I enjoy several activities involving different degrees of physical effort: listening to music, lifting weights, reading fiction and non-fiction literature, practicing music, writing, engaging with plants and animals. I also enjoy outdoors activities like hiking, jogging, visiting museum expositions, and street art. Some of these activities became impossible early on. First, all the outdoor activities involve a lot of walking (the pain from the hip impingement on the left side becomes very intense. and eventually “turns off” the leg, so I fall). Jogging is just a memory from another life. I haven’t watched a show in I don’t know how long. Playing music can both cause pain, or exhaustion, during a flare up. But what about reading fiction or listening to music? I avoid both during peak stages of a flare up, but why?
The easy answer is that it is anhedonia, a loss of interest for activities and things that cause pleasure. It is a central feature in what is still currently called depression. The hypothesis is that the patient ceases to feel interest in those activities because depression affects the ability to feel pleasure.
This article is not about how this is also a problematic definition of a problematic category, but rather about how and why chronic fatigue involves moments of avoidance of positive experiences.
I can tell you right away why I avoid music - listening or playing - during peak flare-ups of chronic fatigue and pain: it’s because the emotion experienced in these activities literally hurts during these moments. The least painful and uncomfortable state during a flare up peak is immobility combined with silence and darkness. Anything disturbing that is instinctively avoided.
So it isn’t a loss of ability to feel pleasure. That ability is there, intact. It’s the expectation of more pain and discomfort.

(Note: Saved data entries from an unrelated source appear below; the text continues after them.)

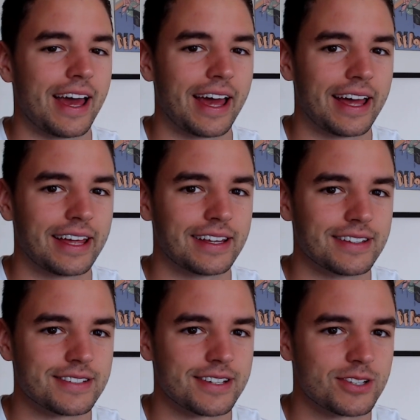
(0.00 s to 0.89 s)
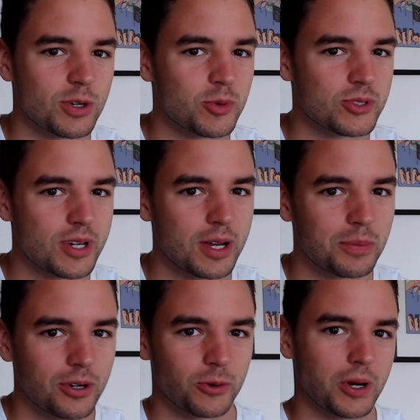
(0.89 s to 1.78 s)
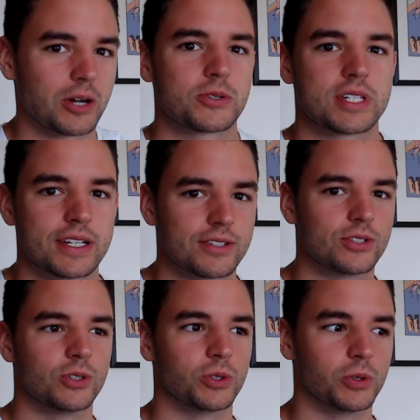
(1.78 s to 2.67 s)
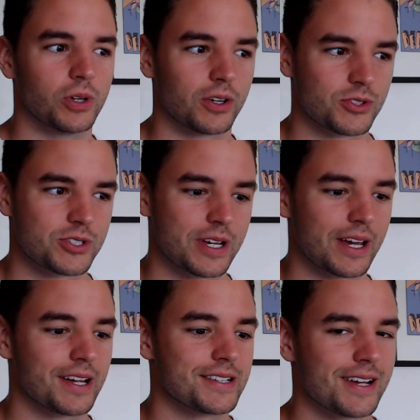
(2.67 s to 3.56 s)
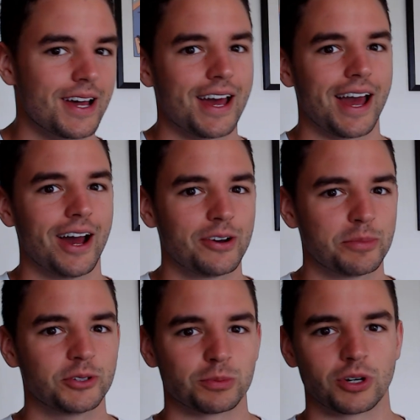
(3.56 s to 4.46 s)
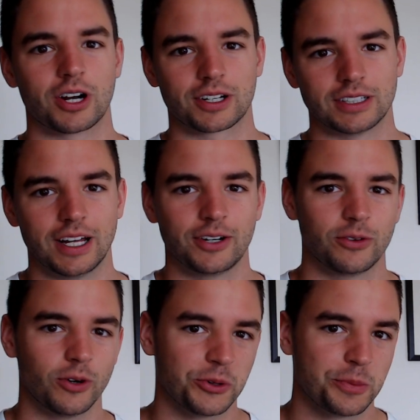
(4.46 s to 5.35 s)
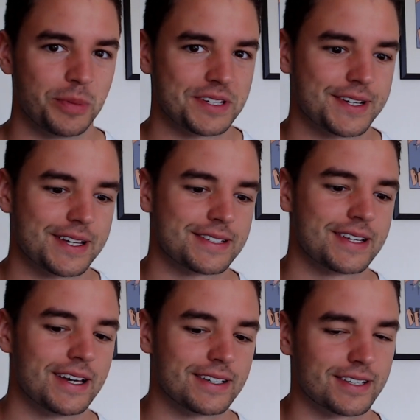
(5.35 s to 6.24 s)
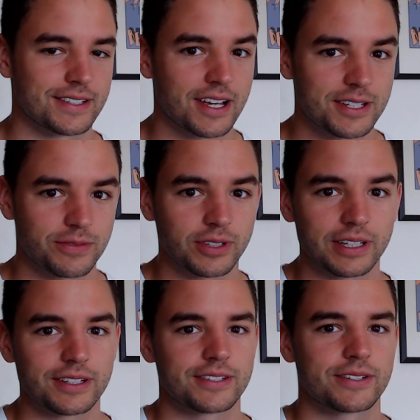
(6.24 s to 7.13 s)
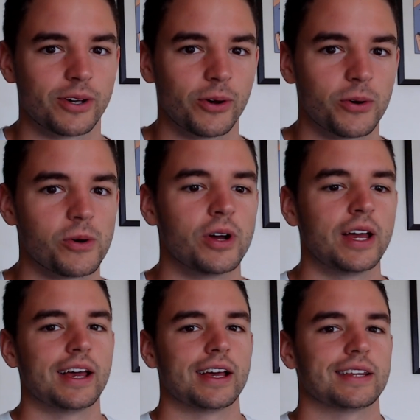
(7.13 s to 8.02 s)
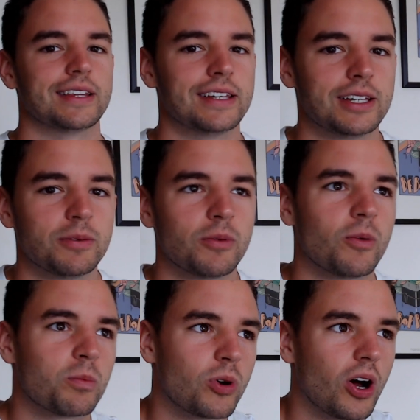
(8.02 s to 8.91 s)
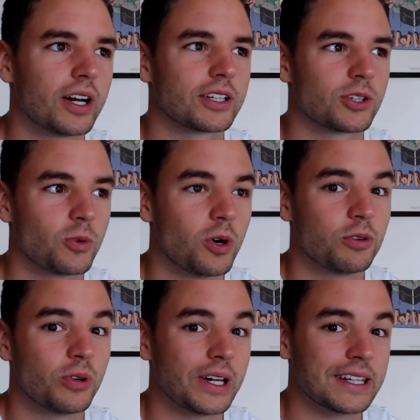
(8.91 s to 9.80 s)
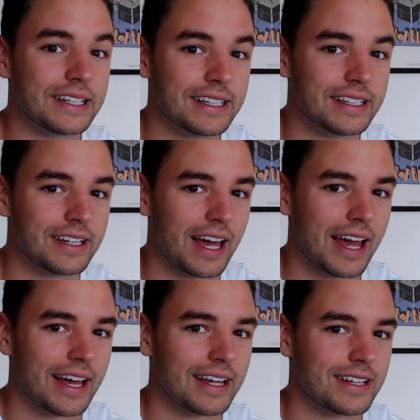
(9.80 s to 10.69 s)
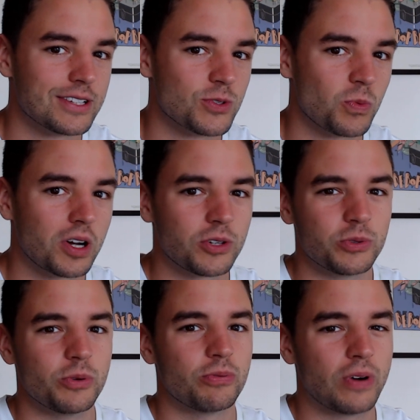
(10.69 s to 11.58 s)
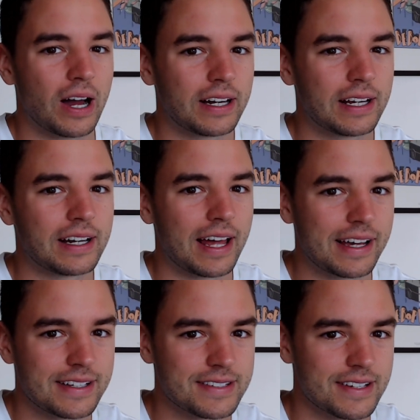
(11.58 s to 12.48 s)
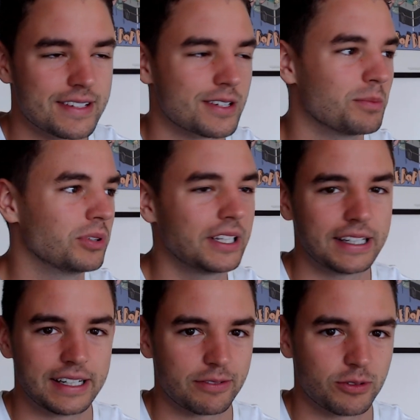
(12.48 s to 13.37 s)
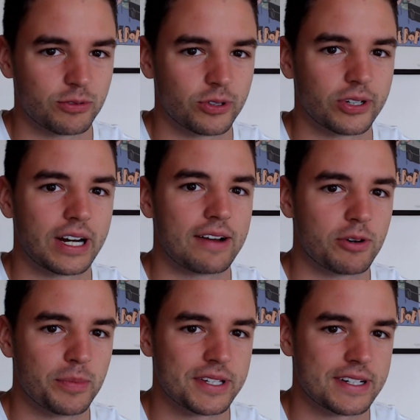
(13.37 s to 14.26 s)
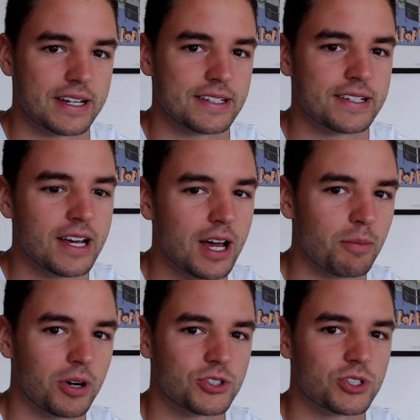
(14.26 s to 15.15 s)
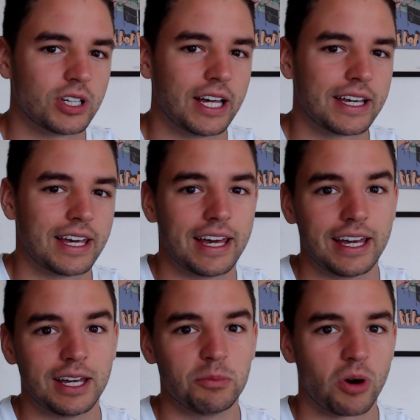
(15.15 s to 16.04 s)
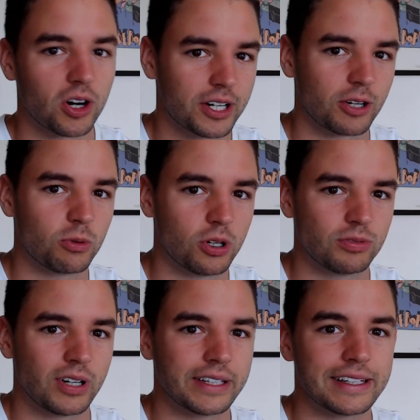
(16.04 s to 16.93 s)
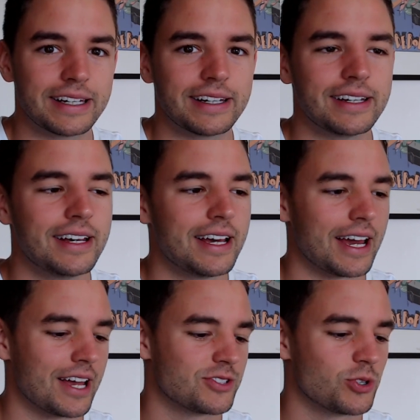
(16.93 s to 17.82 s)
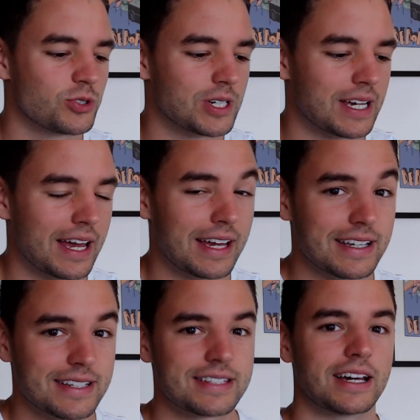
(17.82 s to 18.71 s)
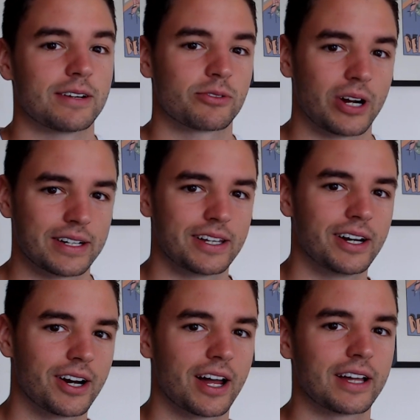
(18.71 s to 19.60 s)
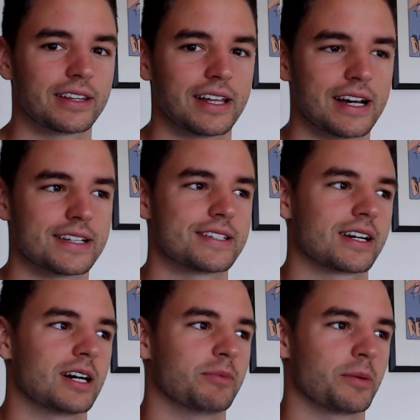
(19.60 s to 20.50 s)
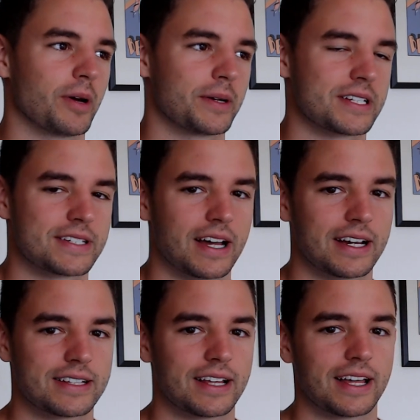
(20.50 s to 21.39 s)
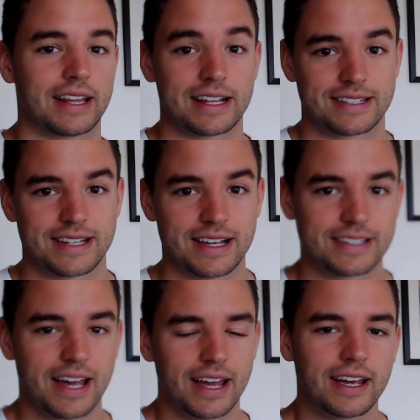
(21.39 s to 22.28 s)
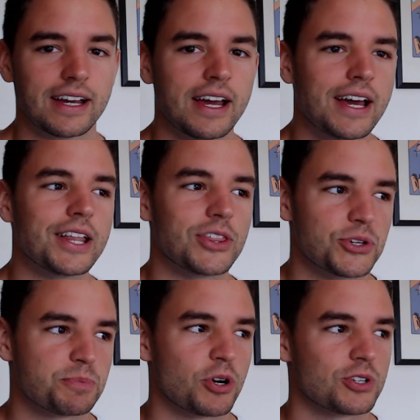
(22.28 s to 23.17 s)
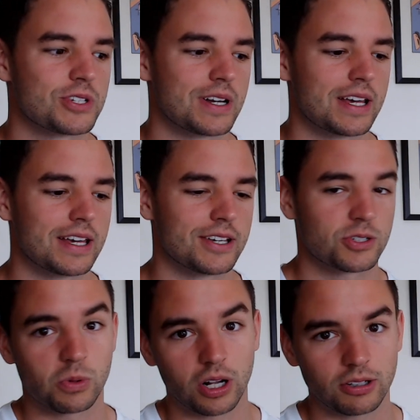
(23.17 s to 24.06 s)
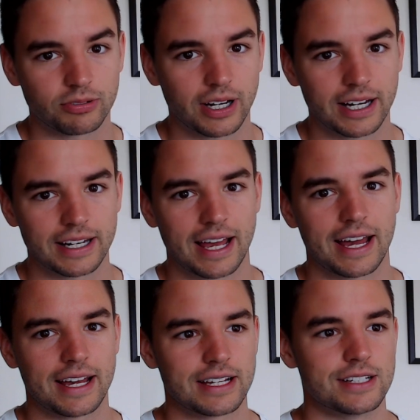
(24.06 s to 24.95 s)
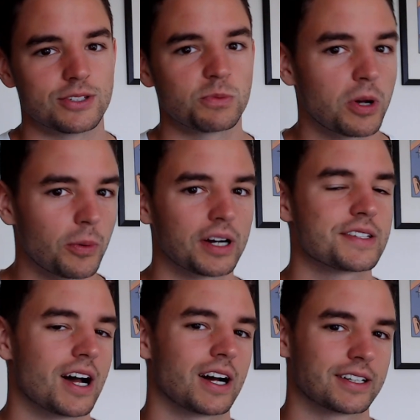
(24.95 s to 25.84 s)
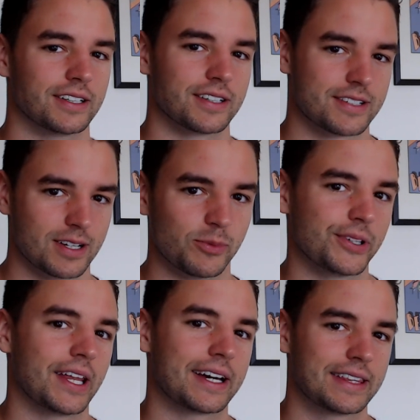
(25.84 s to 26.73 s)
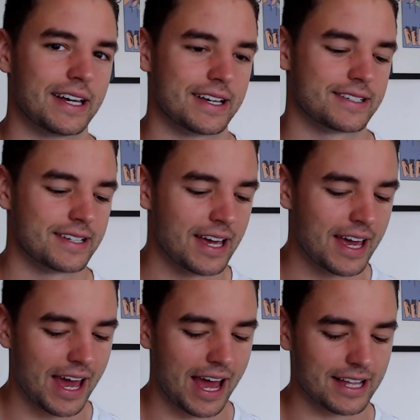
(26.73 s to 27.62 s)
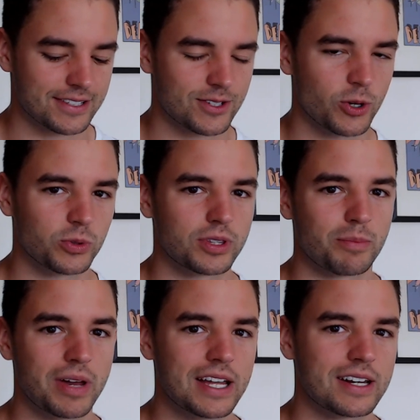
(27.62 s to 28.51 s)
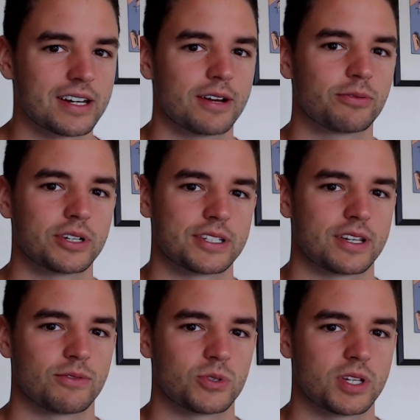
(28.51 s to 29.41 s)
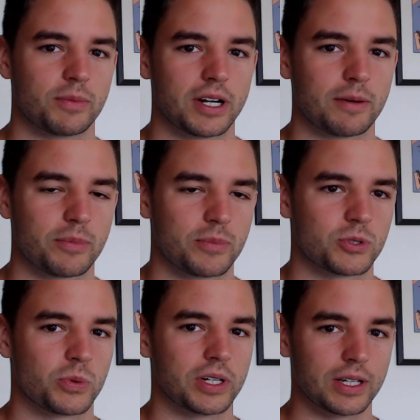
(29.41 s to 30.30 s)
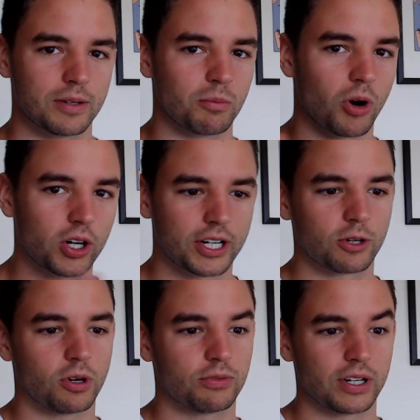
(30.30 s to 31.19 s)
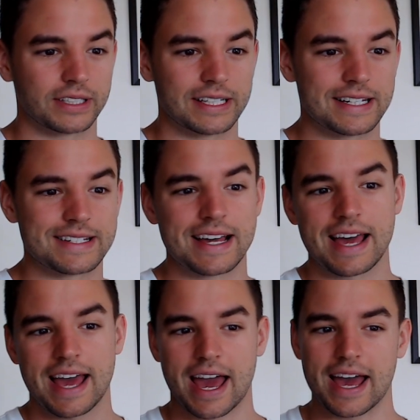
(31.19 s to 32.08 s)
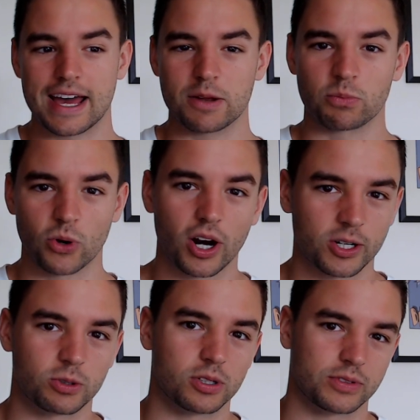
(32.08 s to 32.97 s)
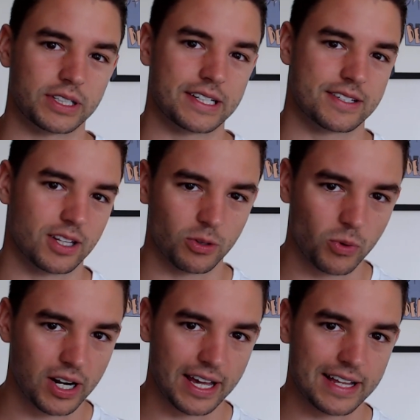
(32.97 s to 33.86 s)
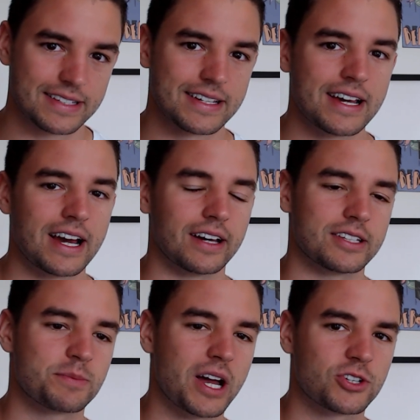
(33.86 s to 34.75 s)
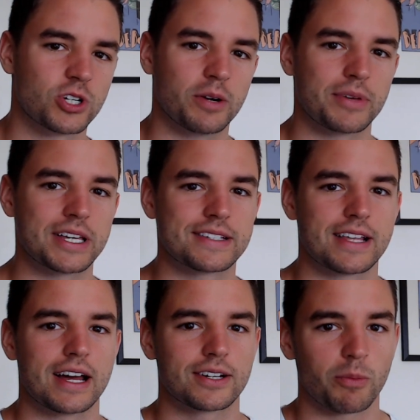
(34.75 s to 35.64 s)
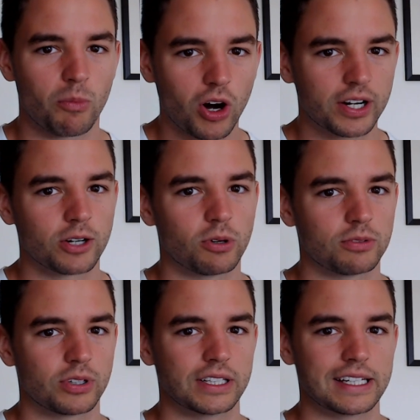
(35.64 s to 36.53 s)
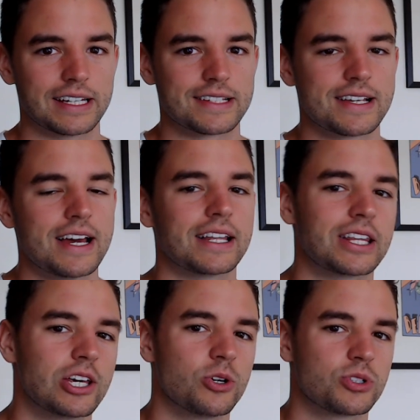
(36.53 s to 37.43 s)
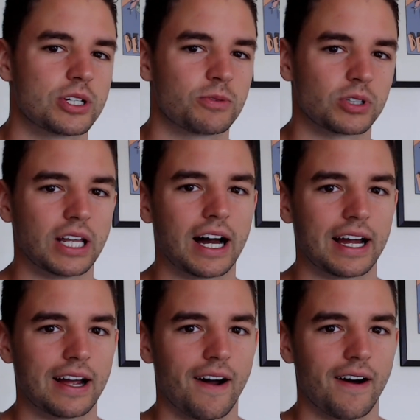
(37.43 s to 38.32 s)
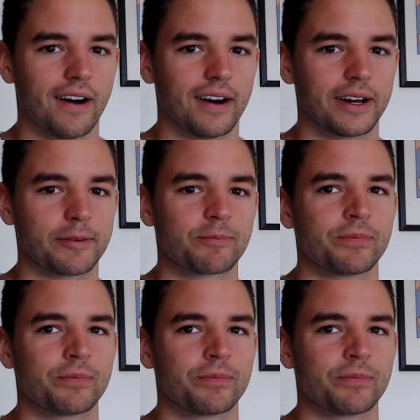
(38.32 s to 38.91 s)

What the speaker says: And it's almost a prerequisite to understand how to build a product led growth business successfully. So, the product qualified lead and what you define it as is completely different for every business, much like a marketing qualified lead. It's usually a set of criteria that a company might decide that says, hey, this person is qualified and we want to talk to someone like this. And so the main difference, if you sum it up, between marketing qualified leads and product qualified leads on the one end of the spectrum is that marketing qualified leads, they usually rely on,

There is not much published about this response. Avoidance of positive experiences is always an indication of disruption, but what response this is, and to what disruption, is still difficult to identify. Avoiding listening to music that I love, and not eating, sometimes not even drinking water, are things that only happen during peak fatigue or pain. Sometimes I question myself whether the fatigue I am experiencing is really fatigue, and not a “pain equivalent”. At this point, anything can happen. And sometimes the only way to push through a flare up is by avoiding feeling anything - good or bad. We don’t know exactly why this happens, but, from my subjective perception, during these moments any stimulus causes pain and discomfort.
References and further reading
Christodoulou, C., Deluca, J., Johnson, S. K., Lange, G., Gaudino, E. A., & Natelson, B. H. (1999). Examination of Cloninger's basic dimensions of personality in fatiguing illness: chronic fatigue syndrome and multiple sclerosis. Journal of psychosomatic research, 47(6), 597-607.
Lenaert, B., Boddez, Y., Vlaeyen, J. W., & van Heugten, C. M. (2018). Learning to feel tired: A learning trajectory towards chronic fatigue. Behaviour Research and Therapy, 100, 54-66.
Nikitin, J. and Freund, A.M. (2010), When wanting and fearing go together: The effect of co-occurring social approach and avoidance motivation on behavior, affect, and cognition. Eur. J. Soc. Psychol., 40: 783-804. https://doi.org/10.1002/ejsp.650
Nikitin, J. and Schoch, S. (2021). Social Approach and Avoidance Motivations. In The Handbook of Solitude (eds R.J. Coplan, J.C. Bowker and L.J. Nelson). https://doi.org/10.1002/9781119576457.ch14
Gable, S.L. (2006), Approach and Avoidance Social Motives and Goals. Journal of Personality, 74: 175-222. https://doi.org/10.1111/j.1467-6494.2005.00373.x
Asbring, P. (2001). Chronic illness–a disruption in life: identity‐transformation among women with chronic fatigue syndrome and fibromyalgia. Journal of advanced nursing, 34(3), 312-319.